Data pipeline: Write a Python script that downloads a public dataset (e.g. NYC taxi data or a CSV from Our World in Data), validates every row against a schema (use pydantic or manual checks), transforms the data, and writes a cleaned output file. Handle malformed rows gracefully with a log entry and a skip.
Type annotations: Add type hints to every function in your project. Install mypy and run mypy catalogue/ --strict. Fix every error until mypy exits cleanly. Notice how type errors reveal logic bugs.
Publish a real CLI tool: Package your Week 3 CLI utility as a proper Python package with an [project.scripts] entry point in pyproject.toml. Install it locally with pip install -e . and run it by name from any directory.
Concurrency exploration: Rewrite a slow loop (e.g. fetching data from 20 URLs sequentially) using asyncio with aiohttp or httpx. Compare the wall-clock time of the sequential vs async version using time or timeit.
Hypothesis property-based testing: Install hypothesis and write a property-based test for your statistics function: assert that mean is always between min and max for any non-empty list of integers. Let Hypothesis find edge cases you would not have thought of.

How does a lock file differ from a pinned requirements.txt? In what scenario could even a pinned requirements file produce a different environment on two machines?
What is the difference between a direct dependency and a transitive dependency?
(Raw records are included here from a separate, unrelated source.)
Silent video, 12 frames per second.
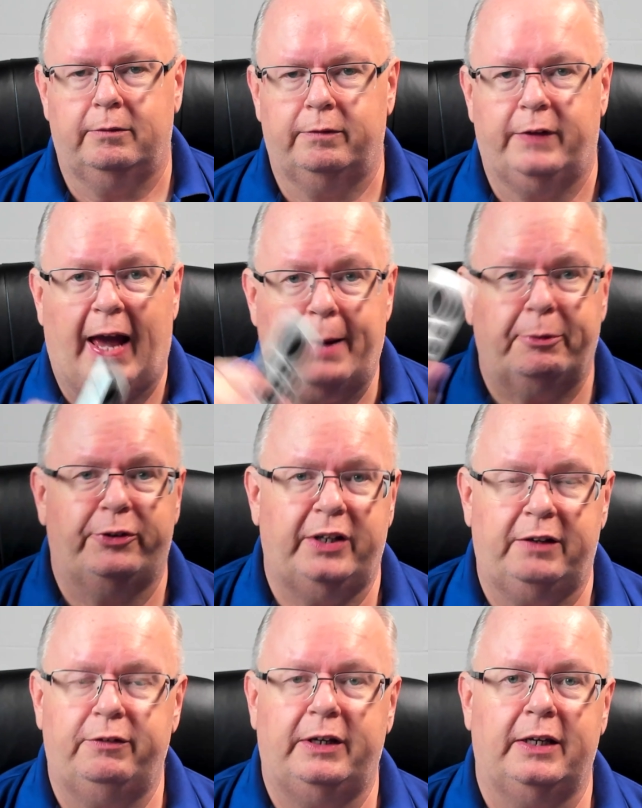Apple
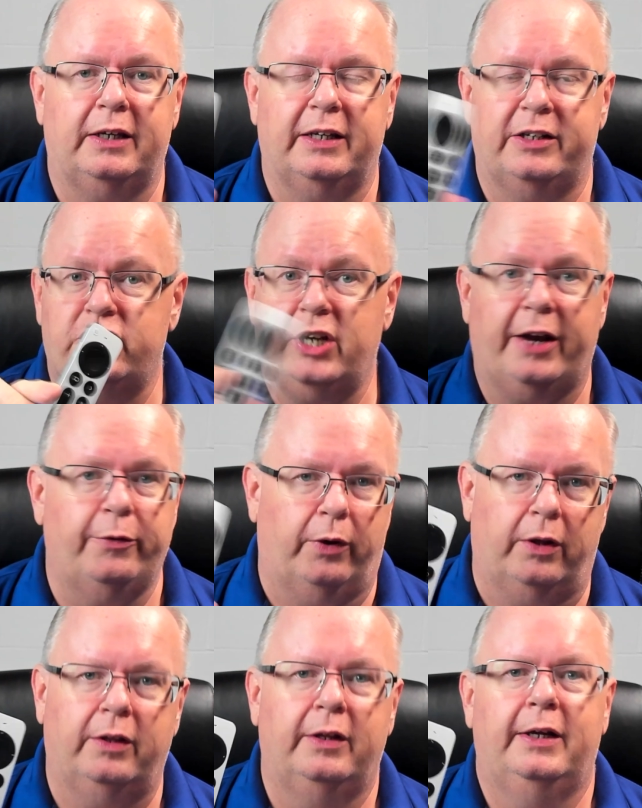TV in
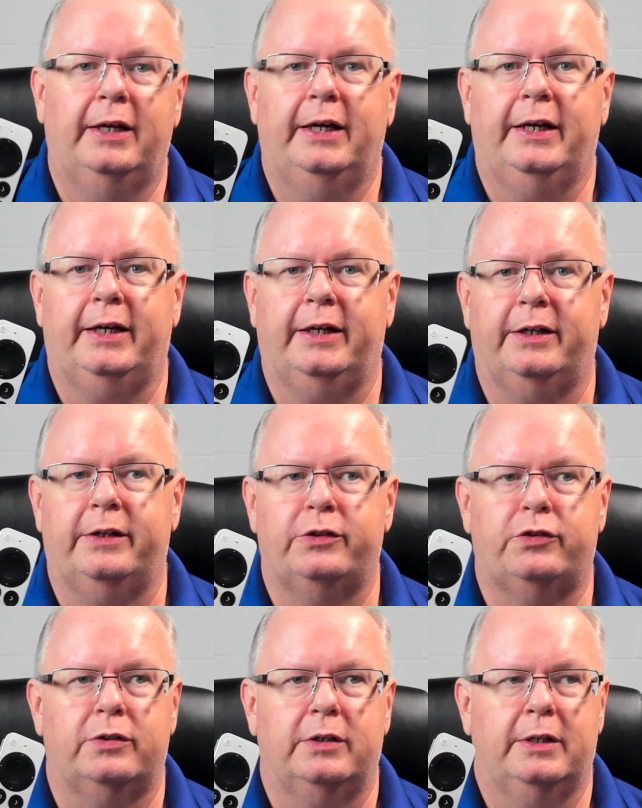general
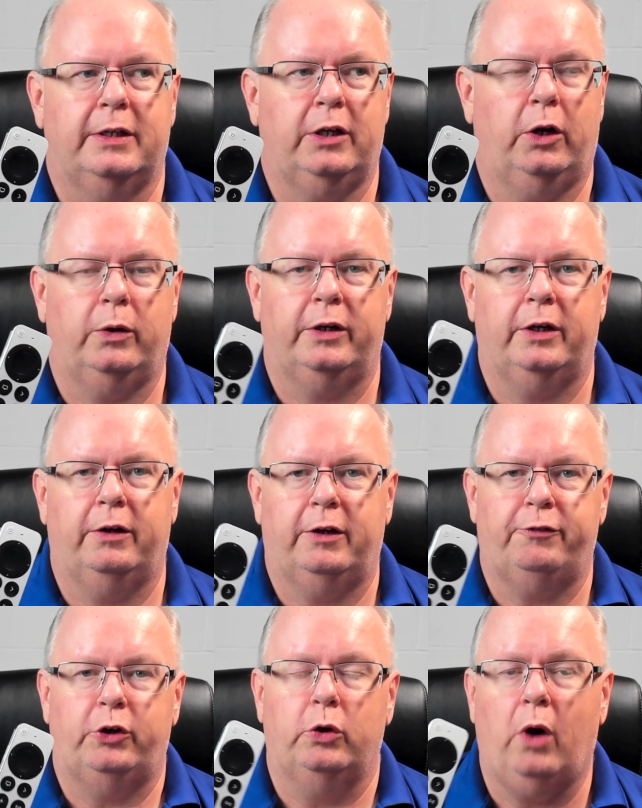is, you know, if
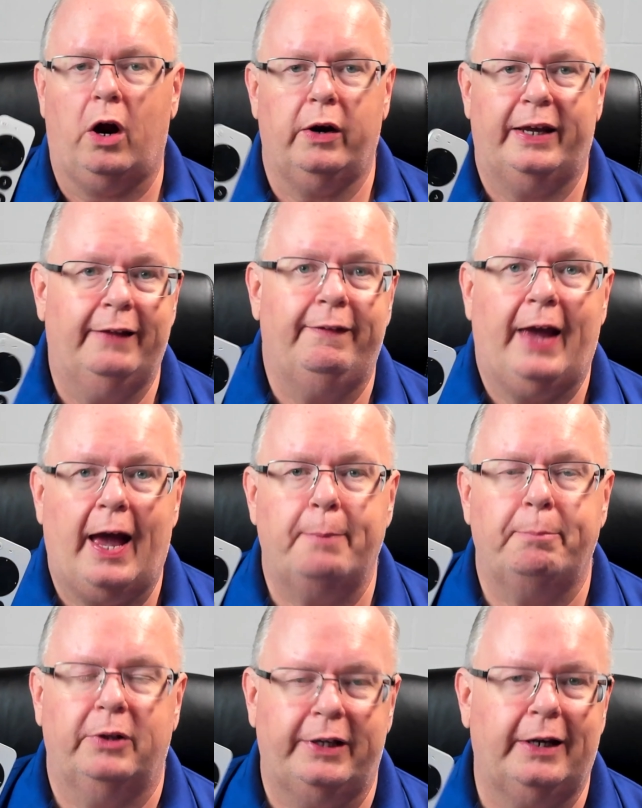you are in the
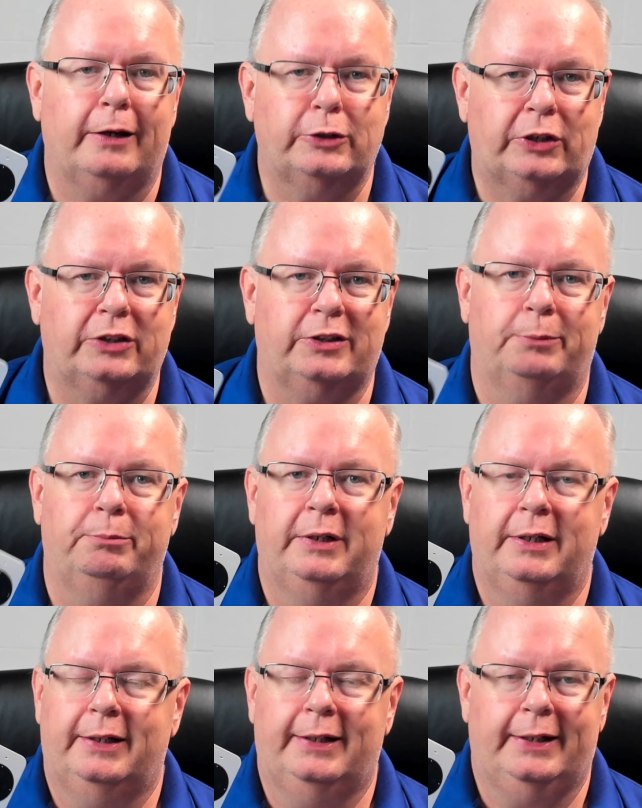Apple ecosystem,
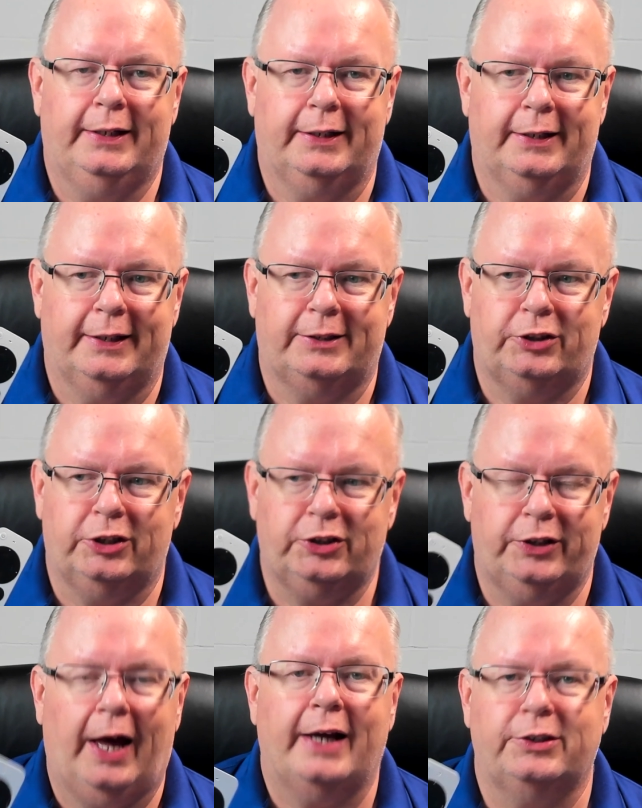it's just
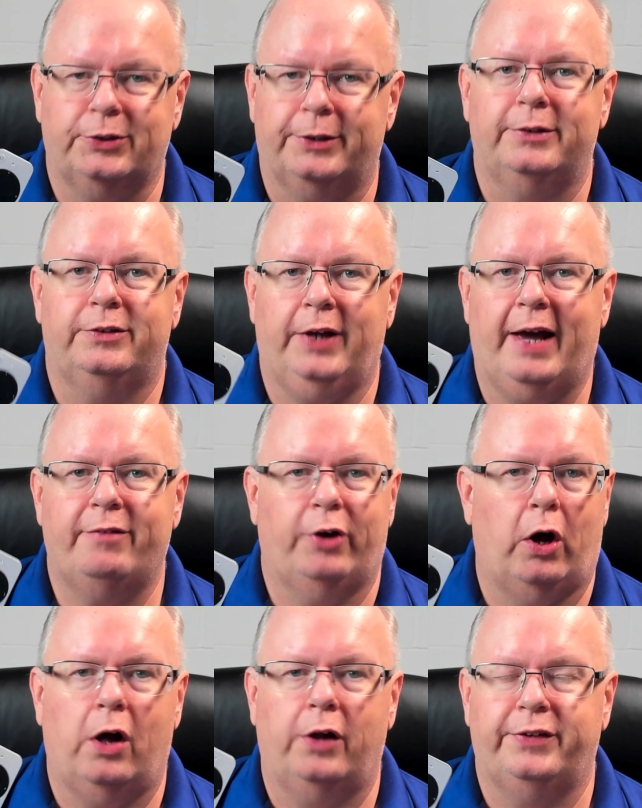nicer to have it
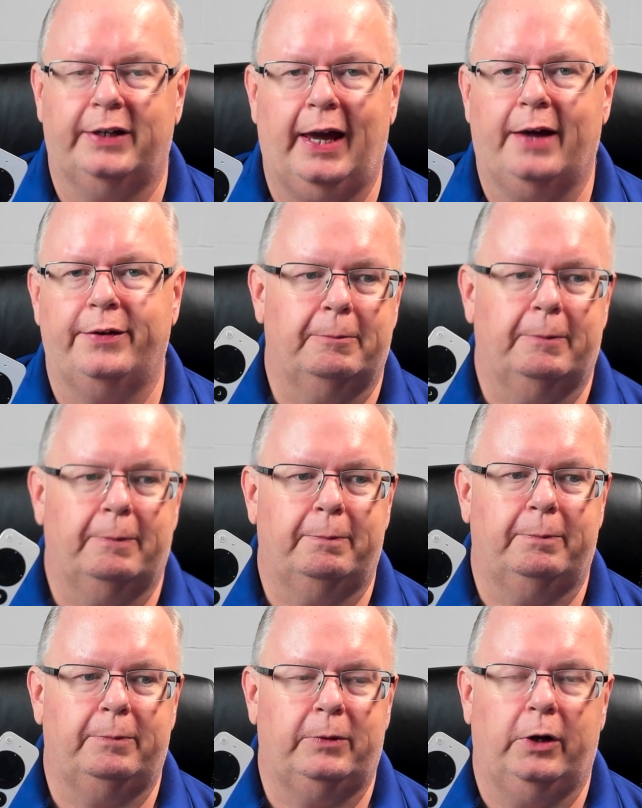all together.
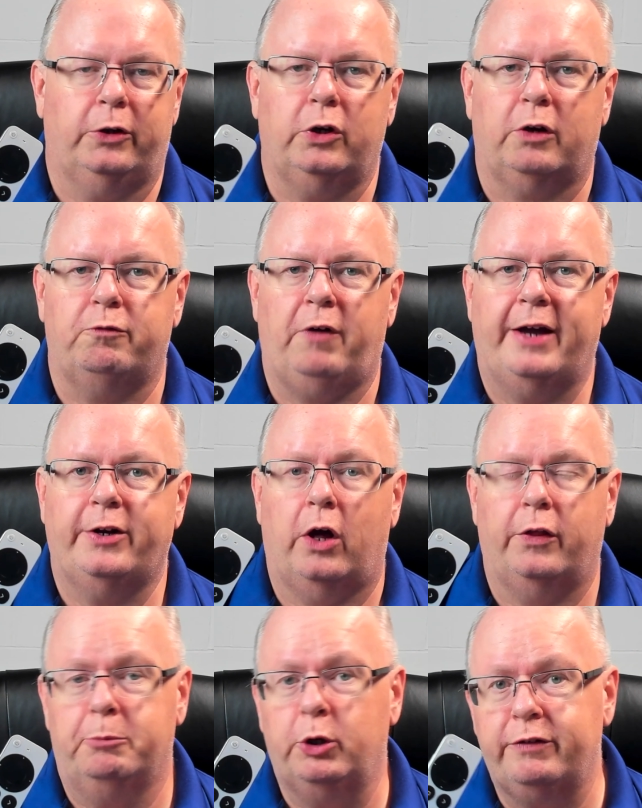You know, you can find all
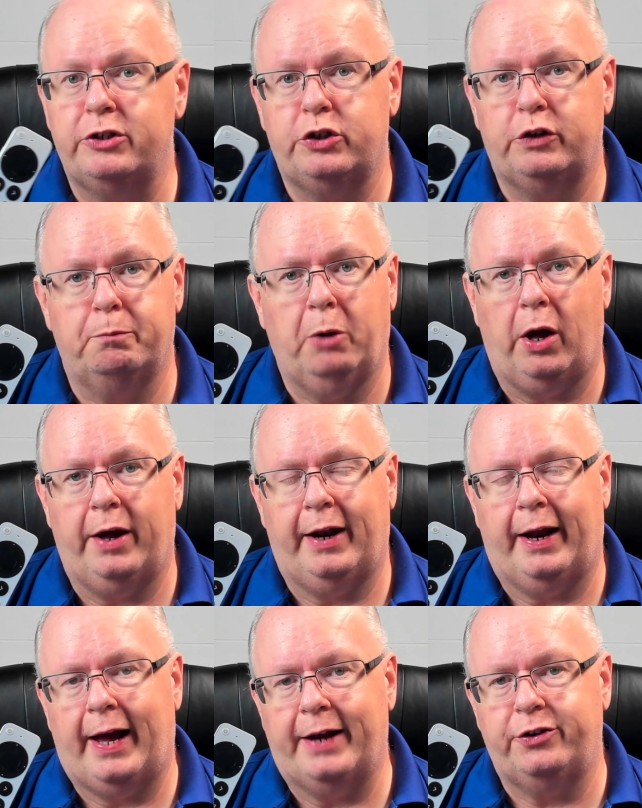the movies you've bought on
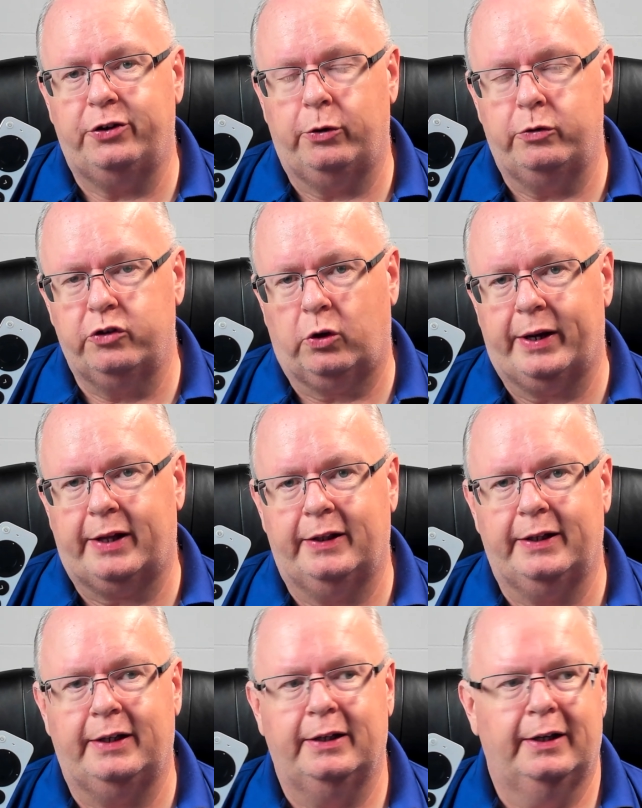iTunes
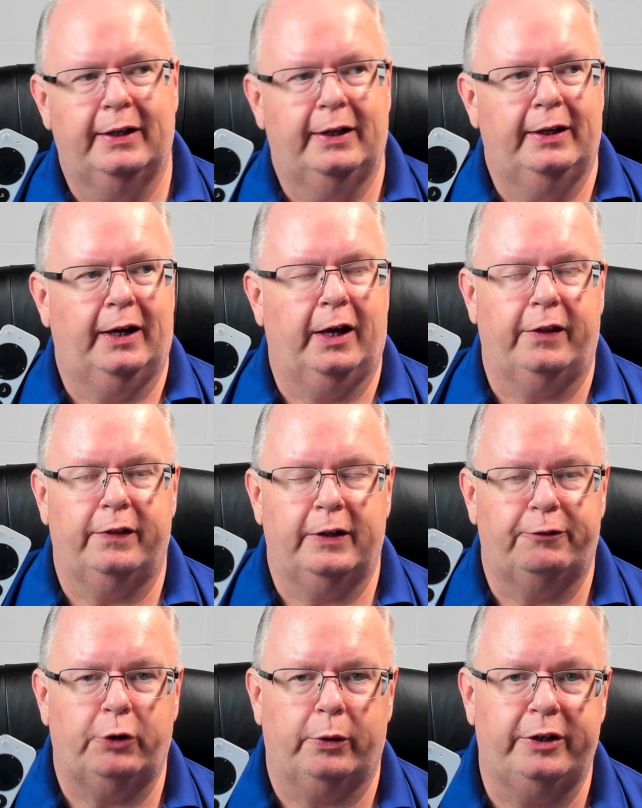quickly.
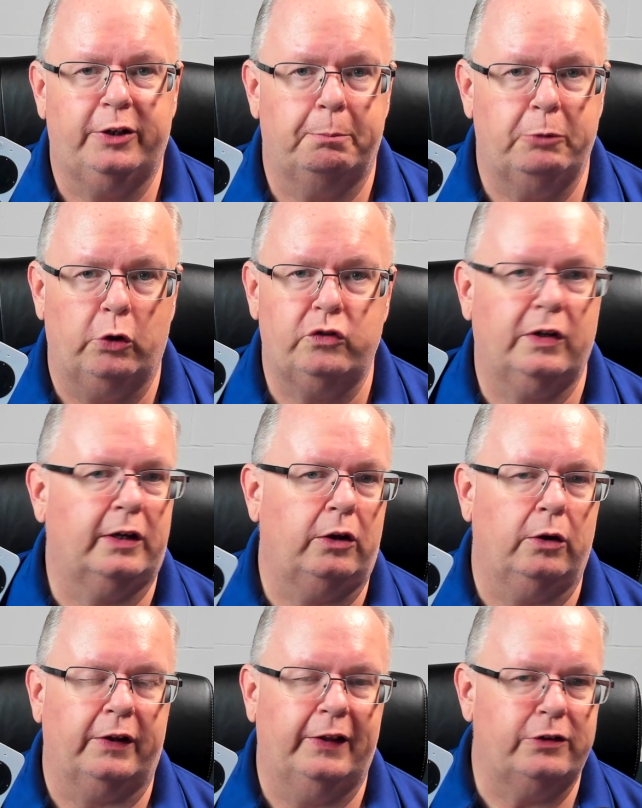If you're into music, you
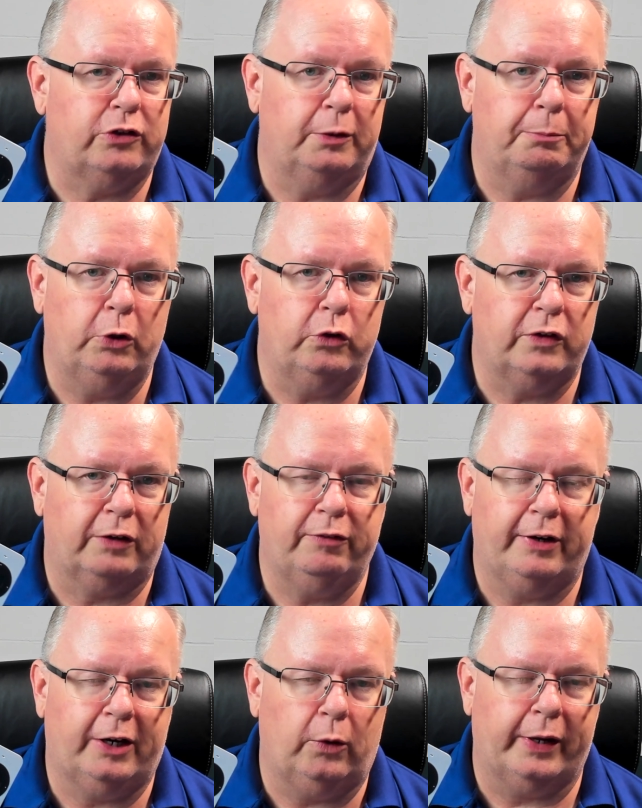can listen to music
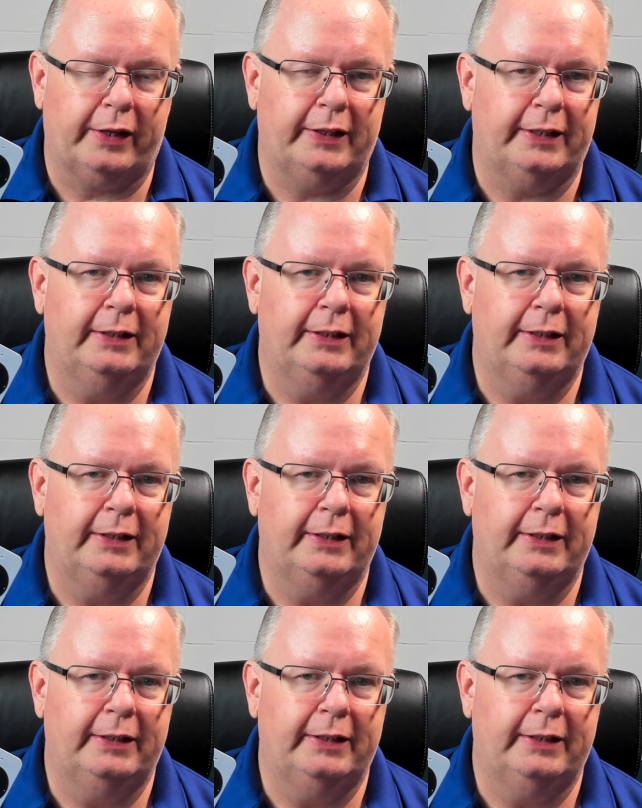very quickly.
Who is responsible for fixing a vulnerability in a transitive dependency?
Why is mypy --strict significantly more demanding than basic type hints? What categories of bugs did it find in your code?
When would you choose asyncio over threading over multiprocessing in Python? What is the GIL and why does it matter?
Review your test suite: are you testing behaviour or implementation? If you refactored the internals of a function without changing its public interface, should your tests still pass?